Матросы каждый день измеряют глубину и выкрикивают проклятья в морозную тишь. Капитан бродит по палубе, нахмурившись и теребя бороду. Время от времени он отдает приказы, которые передают дальше крики и свисток боцмана. Корабль едва заметно скользит мимо ощерившихся ледяных скал. Вода стала иссиня-черной. Мы почти не движемся.

16.

Льдин становится все больше, но они теперь меньше размером, и кораблю стало проще лавировать. По-прежнему становится все холоднее. На палубе скользко, на снастях морозный нарост. Стоит жутковатая тишина, ветра нет. Лед оттягивает паруса, которые безвольно болтаются в ожидании малейшего движения воздуха. Среди пассажиров пошли тревожные слухи, но капитан уверяет, что нет причин беспокоиться: судно всего лишь отклонилось от курса на север. Однако мне начинает казаться, что мы заплутали, как та птица в небе, и обречены вечно бороздить холодные темные воды, забыв надежду снова увидеть землю.

17.

С тех пор как мы отбыли из Саутгемптона, прошло девять недель. Заплутавшую птицу прокормит море, а нас — нет. Запасы еды иссякают. Дождей давно не было, так что вода тоже подходит к концу и зацветает в бочках. Пассажиры волнуются, что, когда мы доплывем, уже не успеем построить дома перед американской зимой, которая может оказаться лютой.

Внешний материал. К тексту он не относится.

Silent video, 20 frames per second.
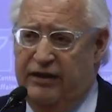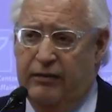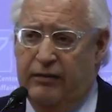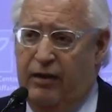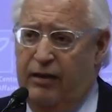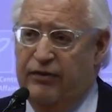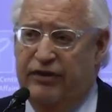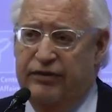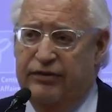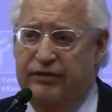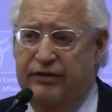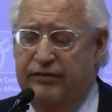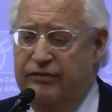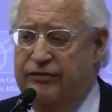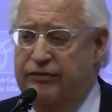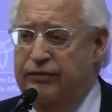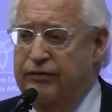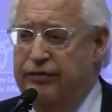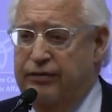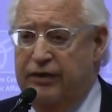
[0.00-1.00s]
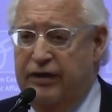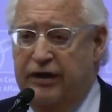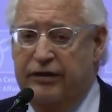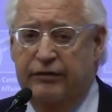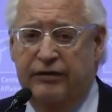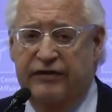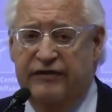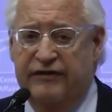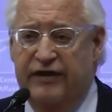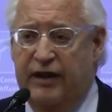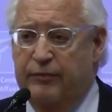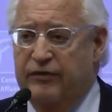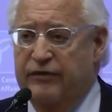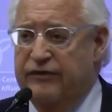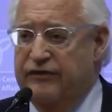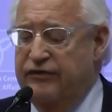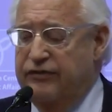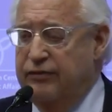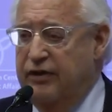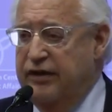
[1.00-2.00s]
And we can come up with two or three other
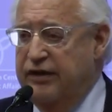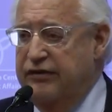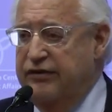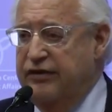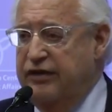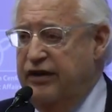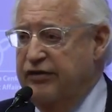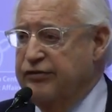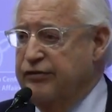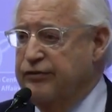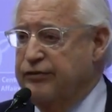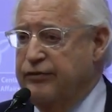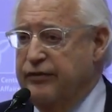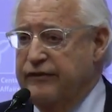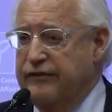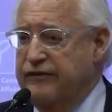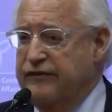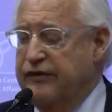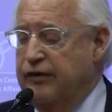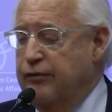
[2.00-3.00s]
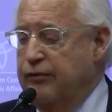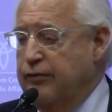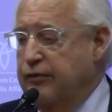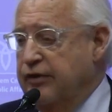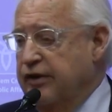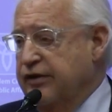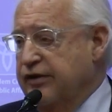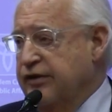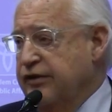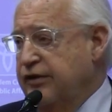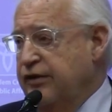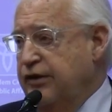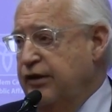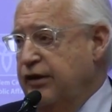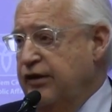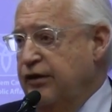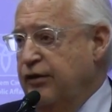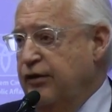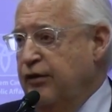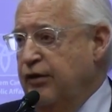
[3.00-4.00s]
examples as well. International forces don't work.
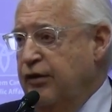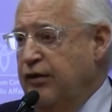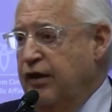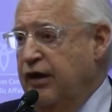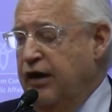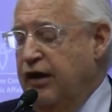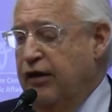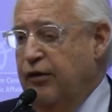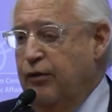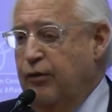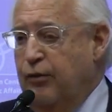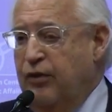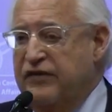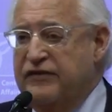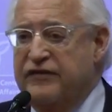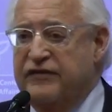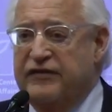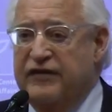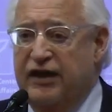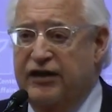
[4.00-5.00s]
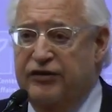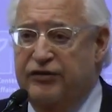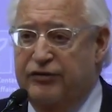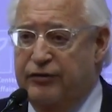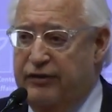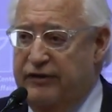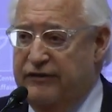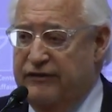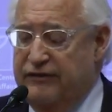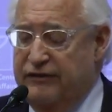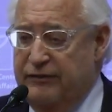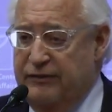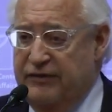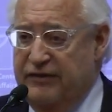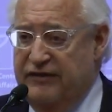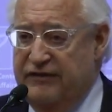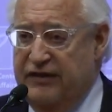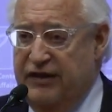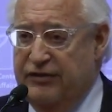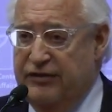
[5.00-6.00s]
What's the second choice?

Преподобный Корнуэлл все это записывает в свой журнал. Он давно не нуждается в моей помощи, но все равно требует, чтобы я ежедневно приходила с докладом о происходящем. Он редко выходит из своей каюты, все молится и размышляет, а когда я приношу новости, пытается толковать их как Божьи послания. Сегодня он говорил о том, почему мы отклонились от курса и заблудились во льдах. Мы провинились, погрязли в грехе и навлекли на себя гнев Господа. Либо же среди нас отродье Сатаны, богомерзкая тварь, которая хочет всех погубить.

Он замолчал и посмотрел на меня своими бесцветными глазами.

— Ты как считаешь, Мэри? Может такое быть?

Сердце мое замерло.

— Мне кажется… — я судорожно подбирала слова и старалась, чтобы голос не дрожал, — ведьма бы понимала, что, если мы перевернемся на льдине, она погибнет, как и все.

— Окстись! — Он сплюнул, обнажая желтые зубы. — Им только того и надо, чтобы мы так думали. Но я-то знаю: ведьмы не тонут! Остальные погибнут, а она уплывет. Дьявол за ними присматривает. А потом… — Преподобный вновь посмотрел на меня. — С чего ты взяла, что речь о женщине? Может, на борту колдун!.. Как бы то ни было, я намерен молиться, чтобы этот человек себя обнаружил. А тем временем объявлю, что надлежит провести день в посте и молитве о спасении. Необходимо заслужить Господне помилование.

Я поклонилась и ушла.

Поститься будет легко: все равно зеленоватое мясо из бочек воняет, овсянка покрылась плесенью и не загустевает, горох не разваривается, сколько ни замачивай, а черствые сухари испещрены жучками.

18.

После поста и молитвы преподобный Корнуэлл собирался читать проповедь на верхней палубе, а затем возглавить всеобщее бдение — и продолжать его до тех пор, пока напасти не отступят. Капитан согласился на проповедь, но сказал, что пассажиры могут морить себя голодом, если им так хочется, однако бдения на борту он не разрешит, потому что это будет мешать матросам. Его отказ вызвал бурное возмущение. Страхи и суеверия, которые до сих пор подавлялись, теперь одержали верх даже над некоторыми людьми капитана.